No no, you actually don’t care what they used to compile it, I was just pointing out the driver you have isn’t the issue

[-]

Plastic-Parsley3094@reddit (OP)

ah i understand... sorry im kind of noob running things locally and i write here as i have ask gemini pro, microsoft copilot , Leo ai, caht pgt and still cant get more than a few tokens/s and they suggest flags and commands that dont exist and so on.. i have spend more time trying everything that all ai has suggested than actually get some work done. that is why my last option is to write here. and hope i can get some help getting this to run on this hardware in a way i can use at as daily drive for python, vite projects

[-]

Plastic-Parsley3094@reddit (OP)

thank you. should i run cuda 12 or 13.1? or 13.2.1?

[-]

terablast@reddit

Did you check that it's actually running on your GPU?

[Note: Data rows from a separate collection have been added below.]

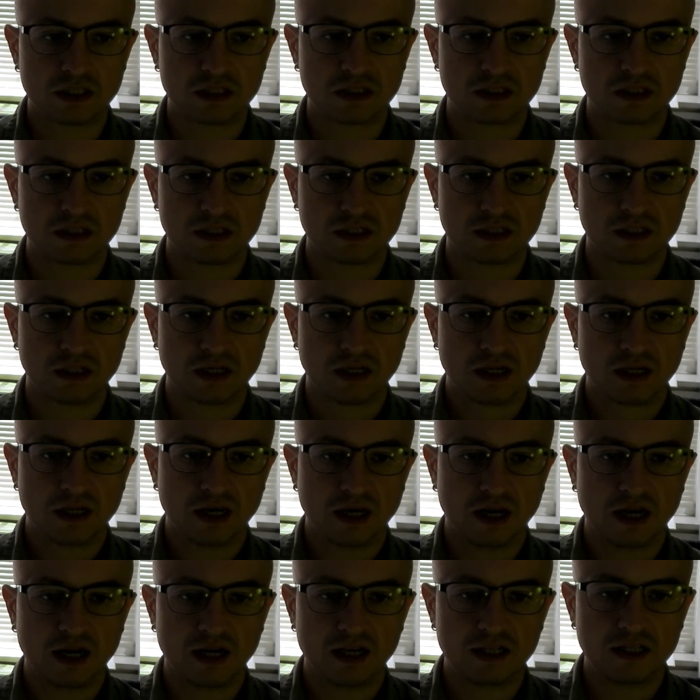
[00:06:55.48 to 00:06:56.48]
the
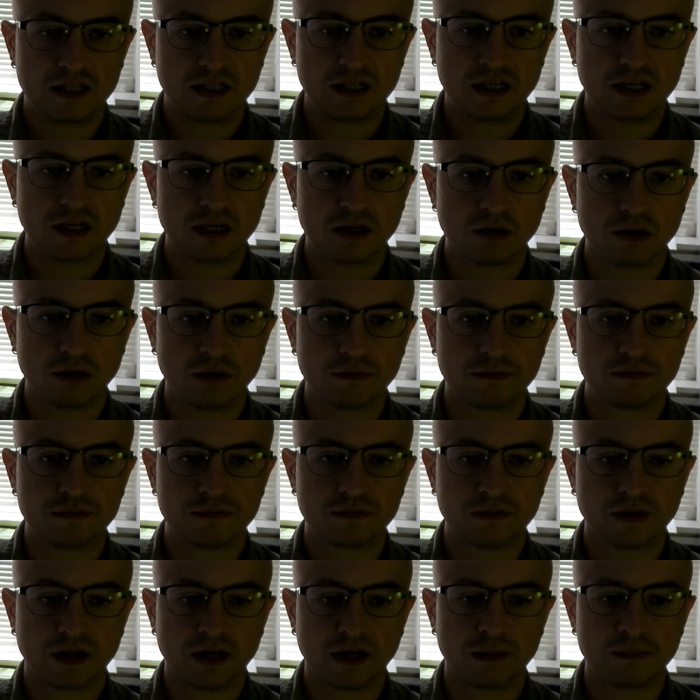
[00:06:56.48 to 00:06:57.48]
idea of
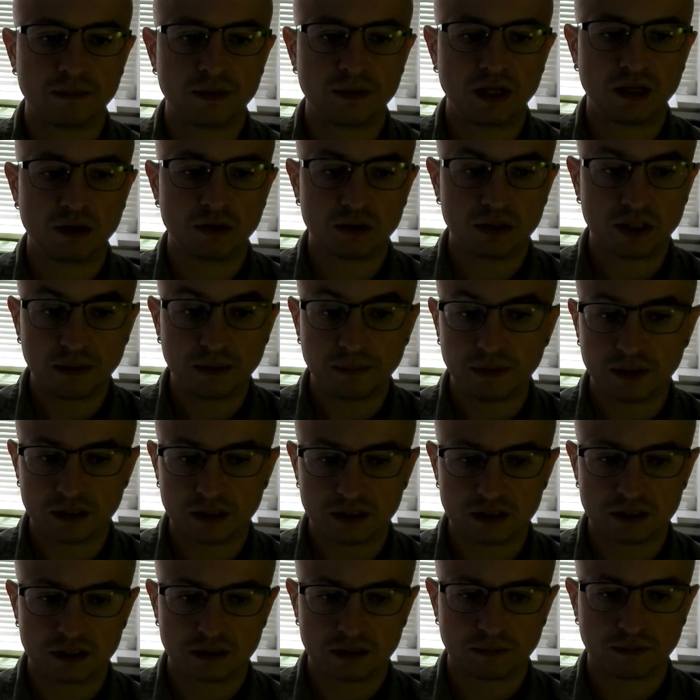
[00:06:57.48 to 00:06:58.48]

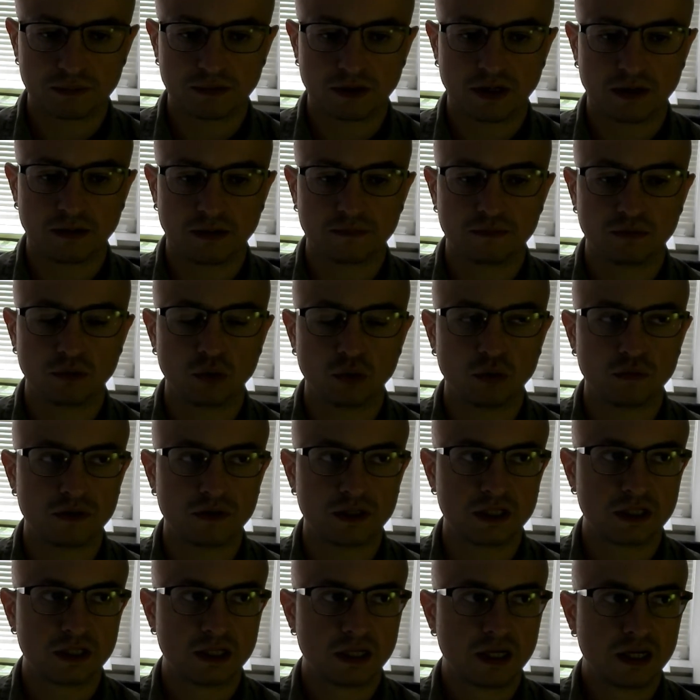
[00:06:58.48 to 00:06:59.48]
neoliberalism
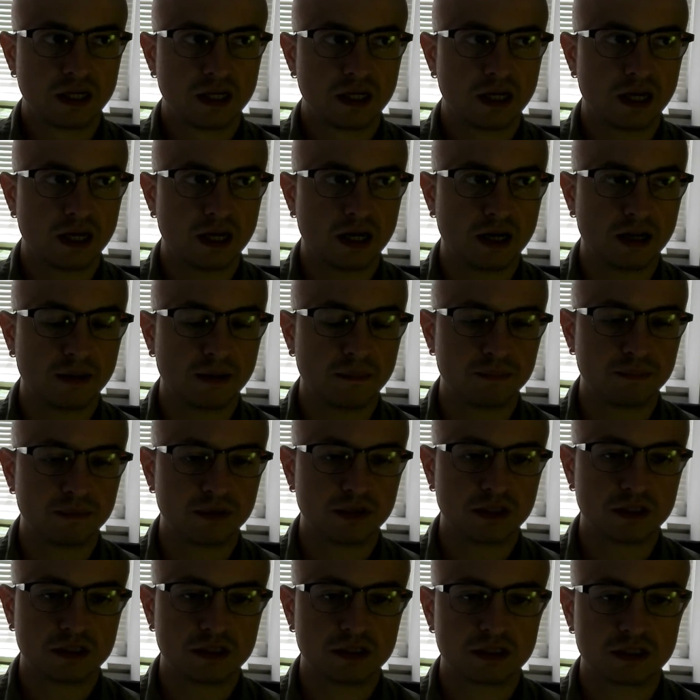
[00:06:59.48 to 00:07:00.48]
following
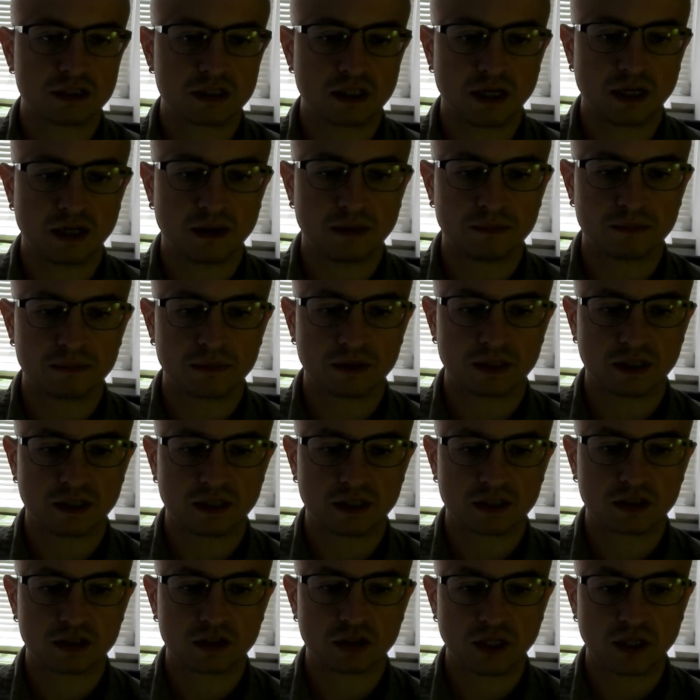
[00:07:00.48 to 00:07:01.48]
this
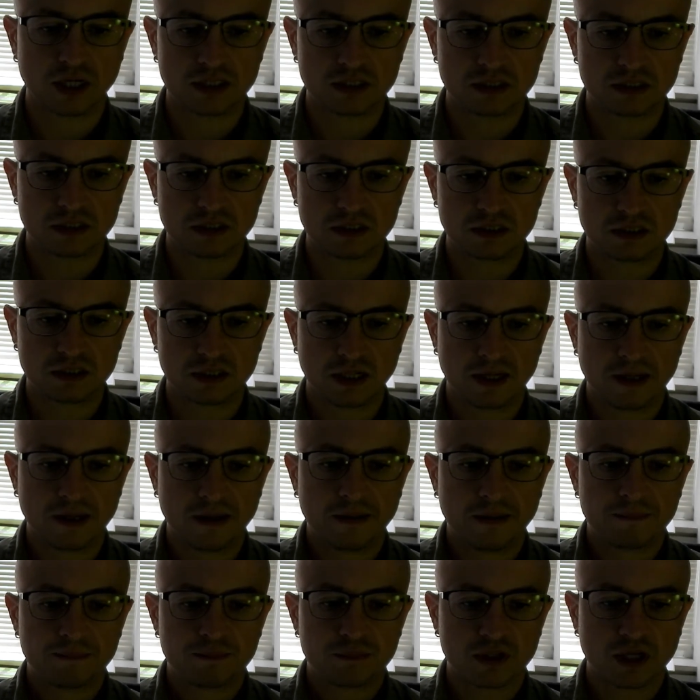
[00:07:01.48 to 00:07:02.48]
crisis.
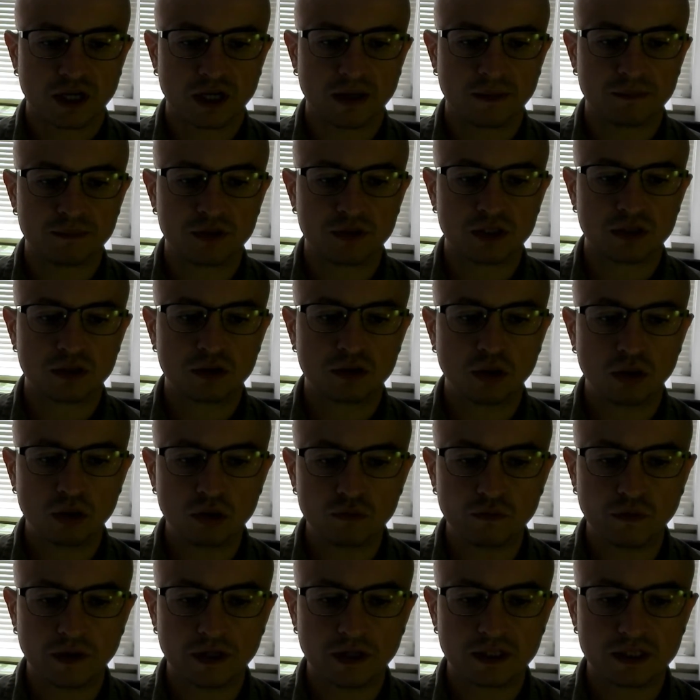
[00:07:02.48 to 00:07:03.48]
The
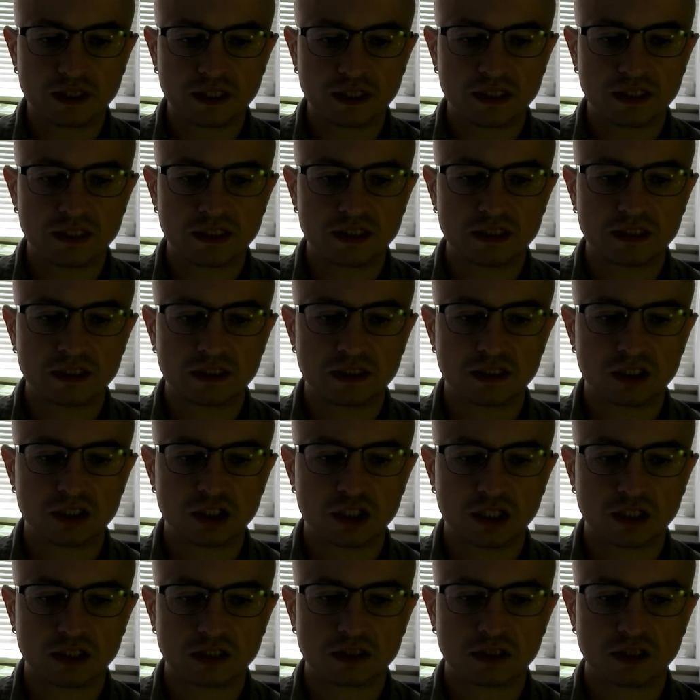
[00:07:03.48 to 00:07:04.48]
third one is the
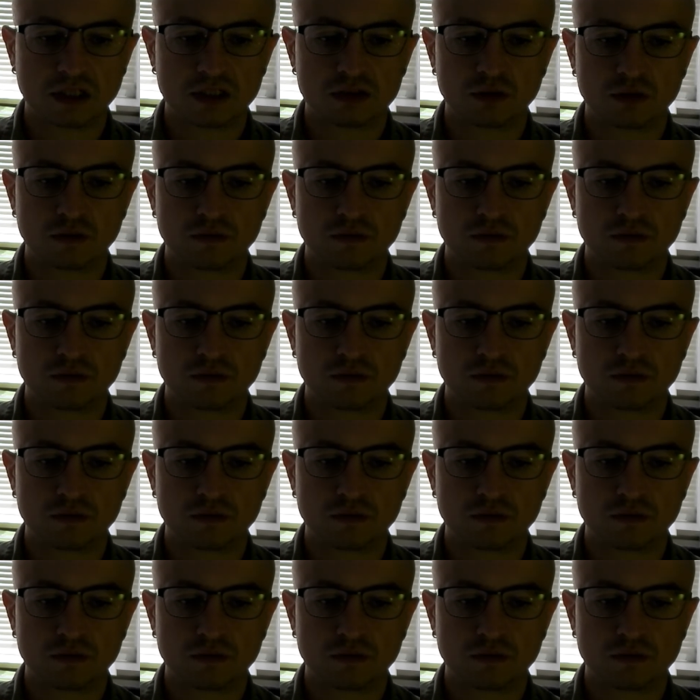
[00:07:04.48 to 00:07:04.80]
general crisis of the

Like, if you run nvidia-smi while the model is being ran, are your Memory-Usage and GPU-Util columns high?

[-]

Plastic-Parsley3094@reddit (OP)

here is the screenshot running that model on the left side withou opencode, in the middle are the logs and the right are up nvidia-msi and down nvtop that show it uses 5328MB gpu

has anyone successfully run on similar gpu?

[-]

FinBenton@reddit

Prob running on integrated gpu or cpu, check the command to spesify the gpu you want in the launch commands.